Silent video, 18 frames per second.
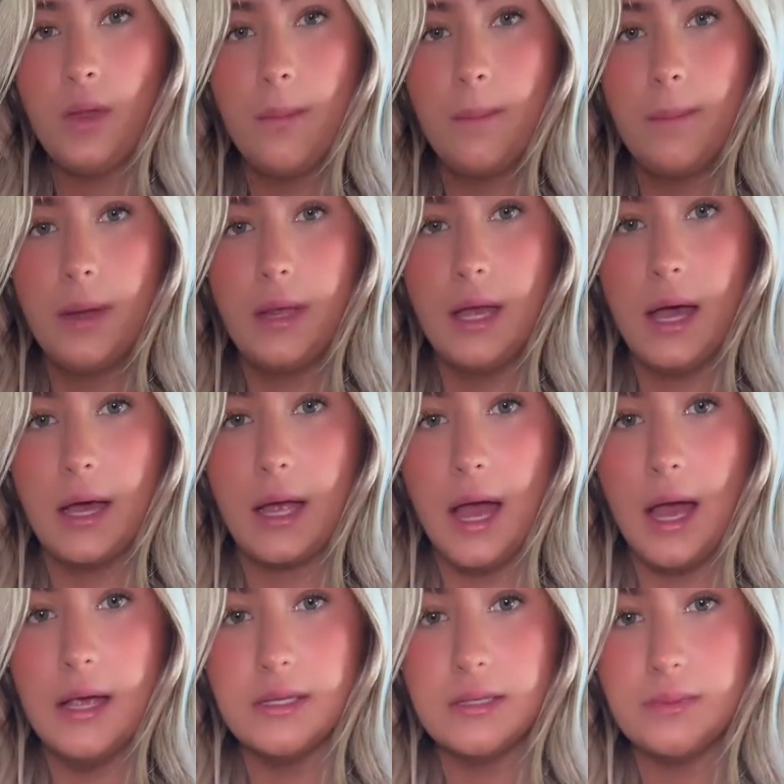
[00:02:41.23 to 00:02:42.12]
But yeah,
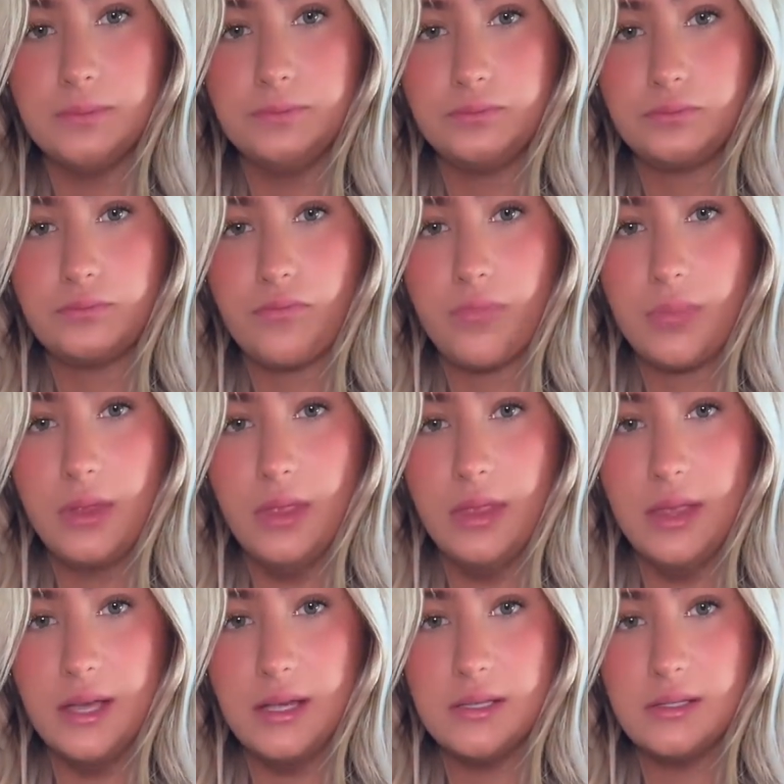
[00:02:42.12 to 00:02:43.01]
guys,
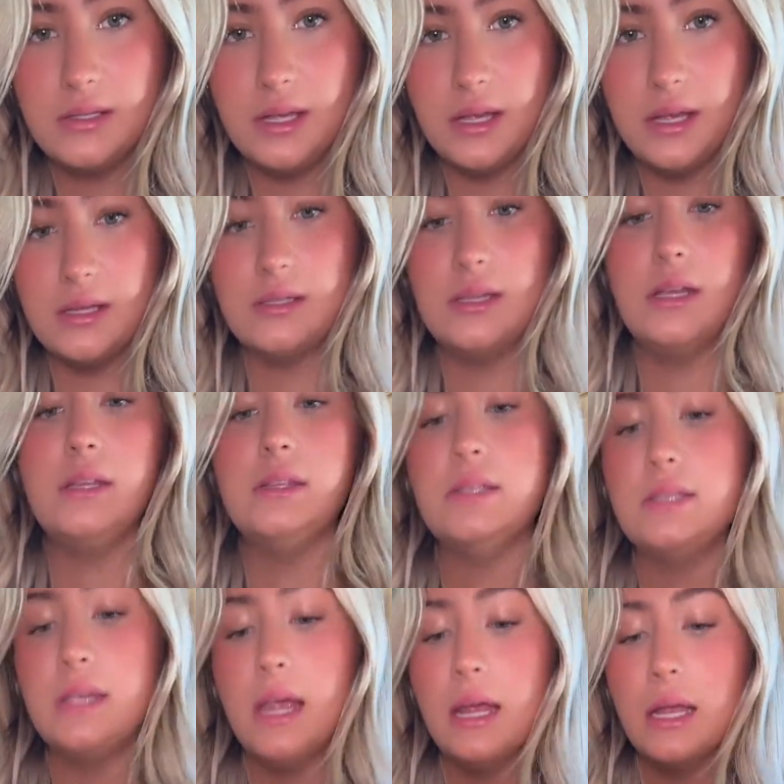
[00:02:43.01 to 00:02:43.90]
this is
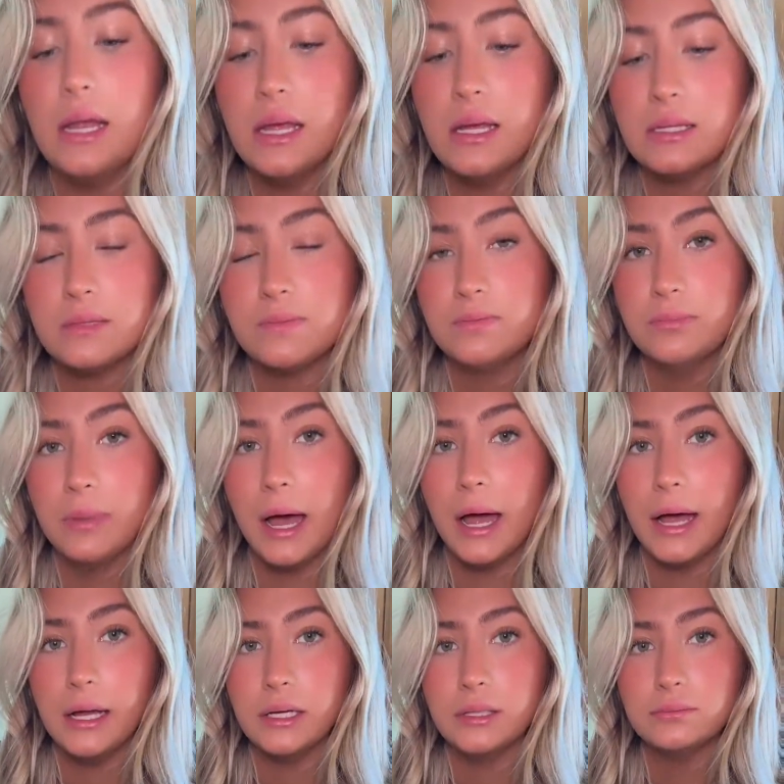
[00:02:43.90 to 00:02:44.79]
insane. It's
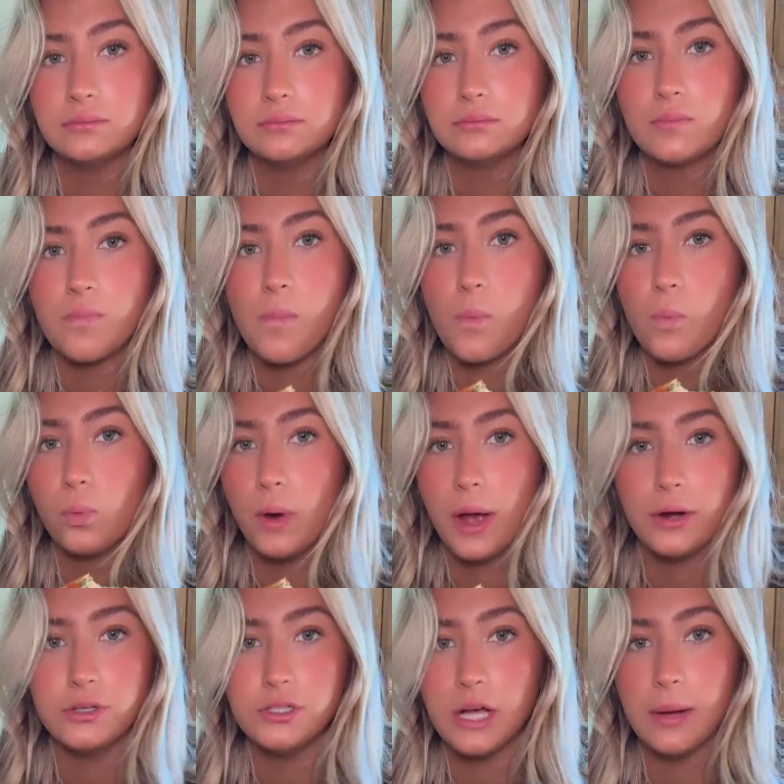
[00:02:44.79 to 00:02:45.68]
my ride
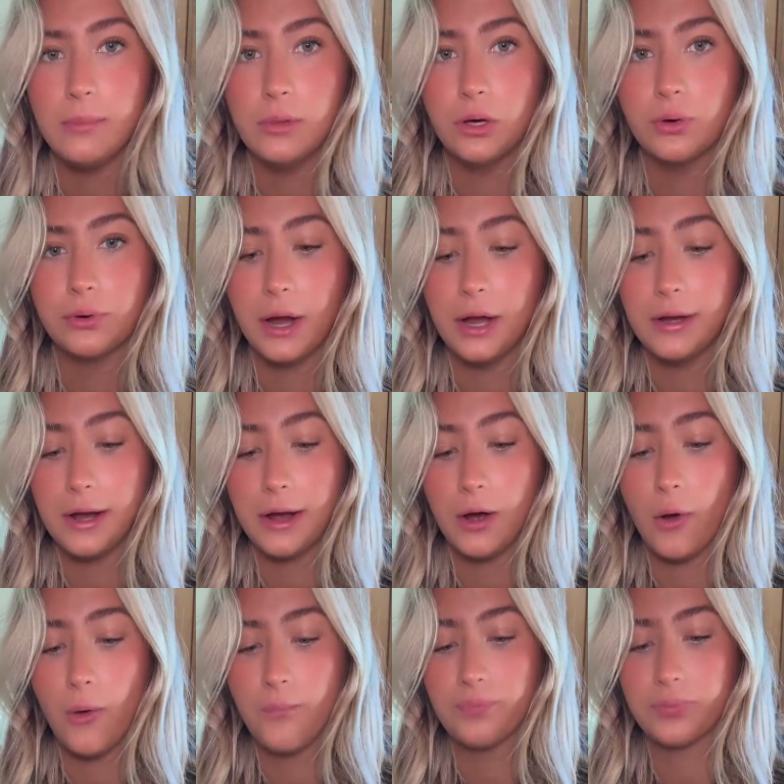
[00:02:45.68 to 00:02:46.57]
or die meal right
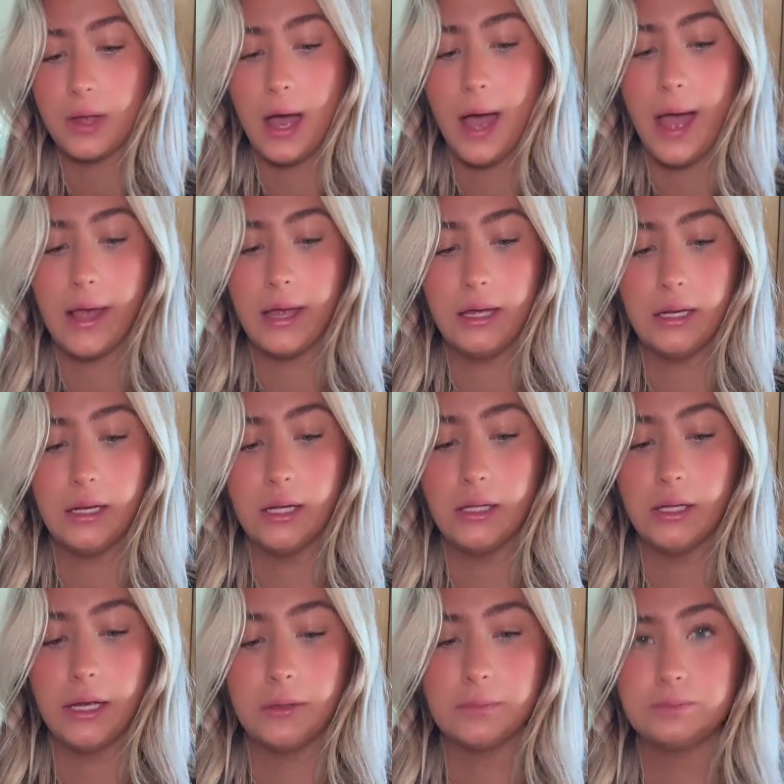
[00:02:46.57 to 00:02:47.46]
now. I eat it
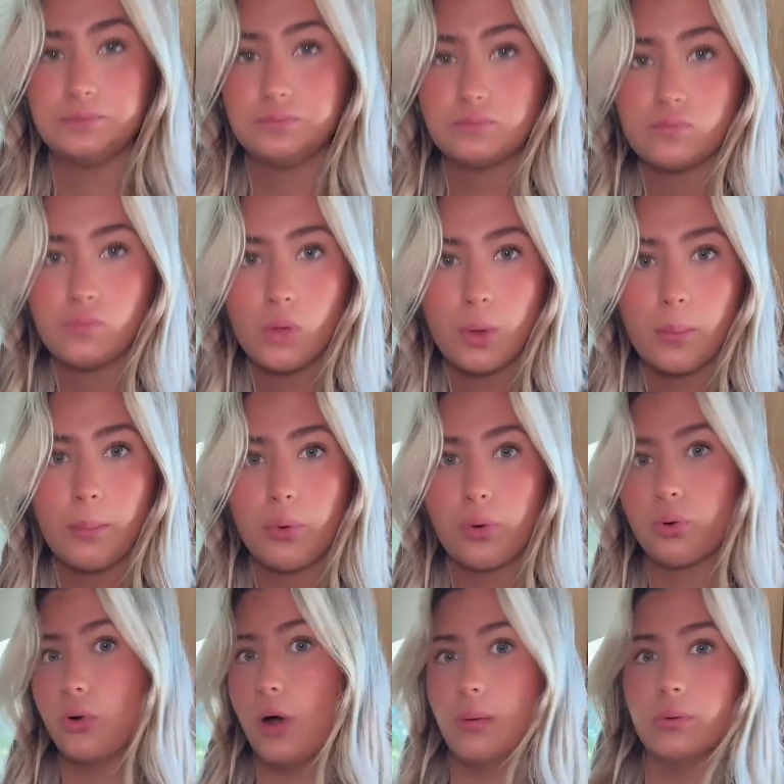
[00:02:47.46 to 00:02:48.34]
like
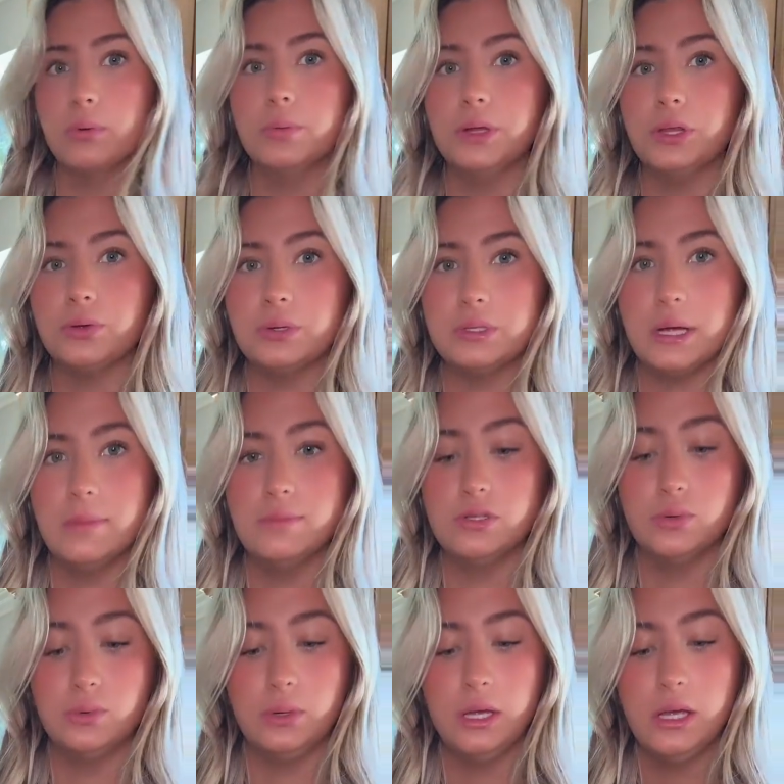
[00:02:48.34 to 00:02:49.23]
probably 3 times a
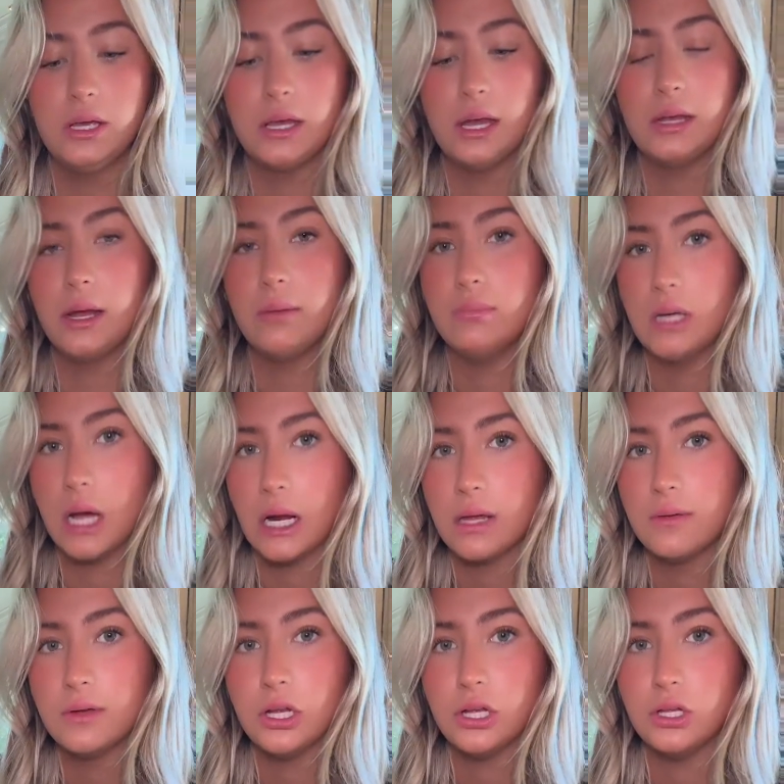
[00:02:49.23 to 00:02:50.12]
week, and I'm not
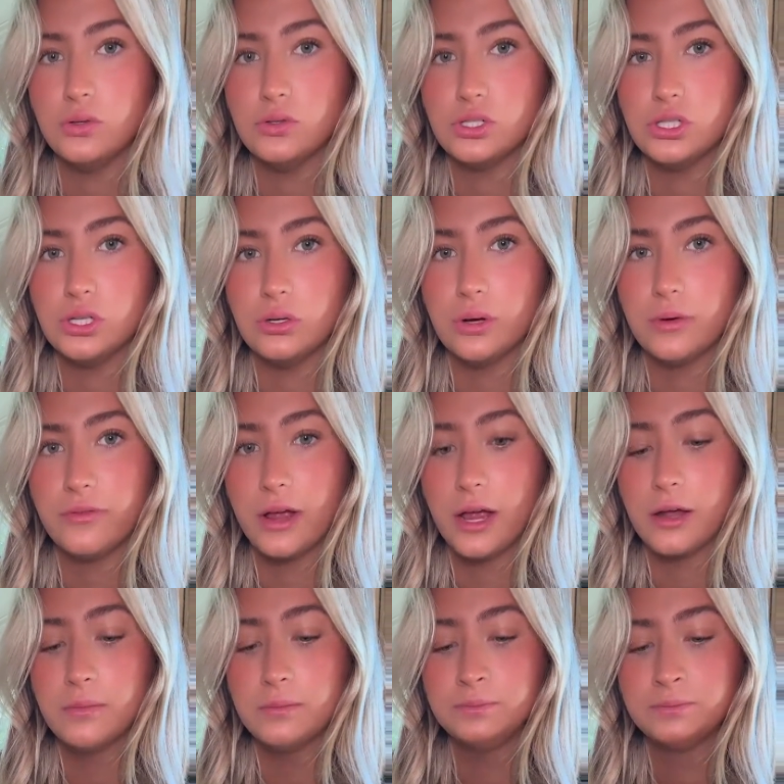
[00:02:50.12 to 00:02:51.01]
even a huge tuna
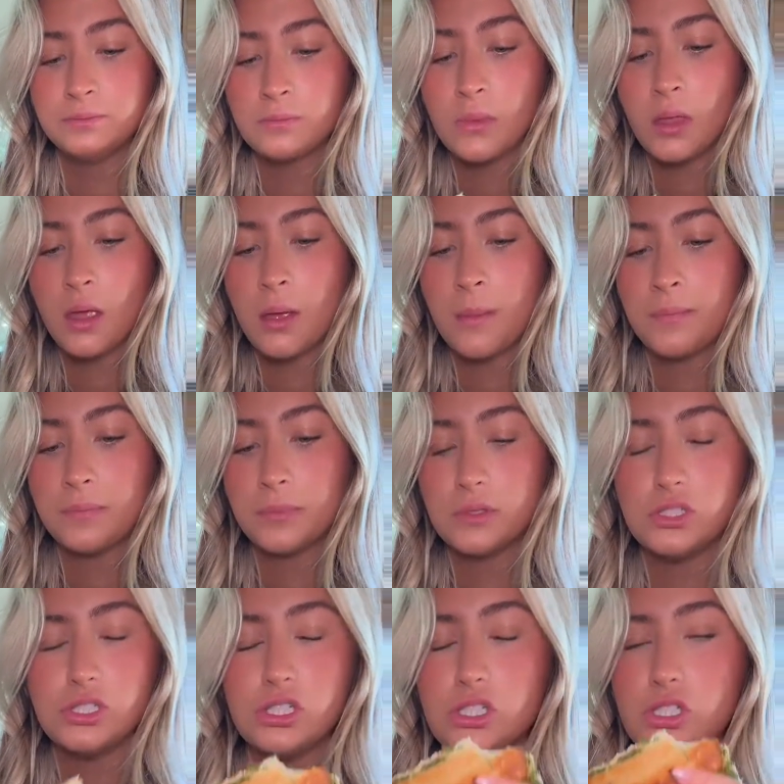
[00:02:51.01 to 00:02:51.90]
fan.
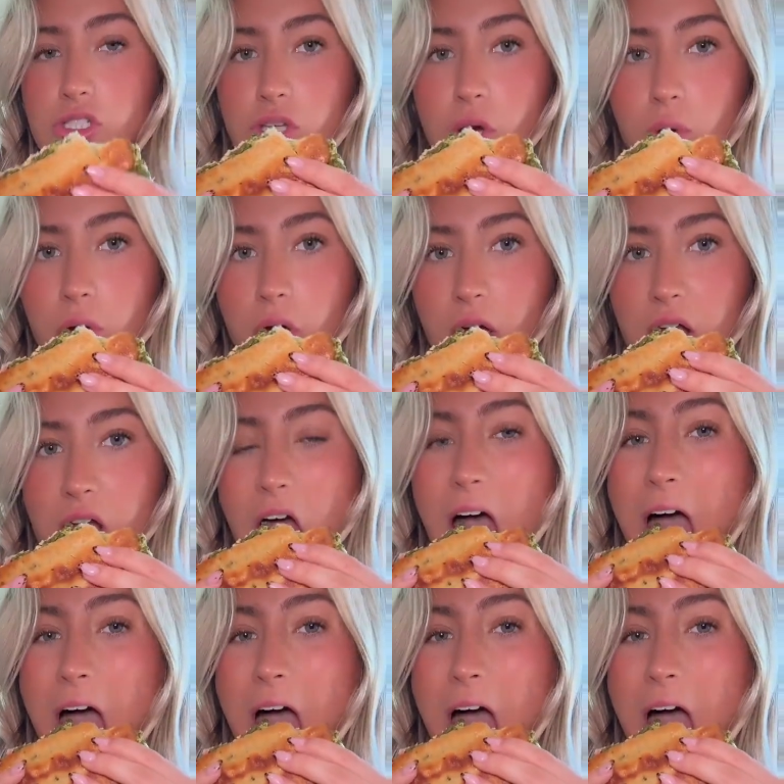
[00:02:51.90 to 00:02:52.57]
Just so good.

» **Task prompt**
Reproduce the data word for word without its images.

» **Your response**
Silent video, 18 frames per second.
[00:02:41.23 to 00:02:42.12]
But yeah,
[00:02:42.12 to 00:02:43.01]
guys,
[00:02:43.01 to 00:02:43.90]
this is
[00:02:43.90 to 00:02:44.79]
insane. It's
[00:02:44.79 to 00:02:45.68]
my ride
[00:02:45.68 to 00:02:46.57]
or die meal right
[00:02:46.57 to 00:02:47.46]
now. I eat it
[00:02:47.46 to 00:02:48.34]
like
[00:02:48.34 to 00:02:49.23]
probably 3 times a
[00:02:49.23 to 00:02:50.12]
week, and I'm not
[00:02:50.12 to 00:02:51.01]
even a huge tuna
[00:02:51.01 to 00:02:51.90]
fan.
[00:02:51.90 to 00:02:52.57]
Just so good.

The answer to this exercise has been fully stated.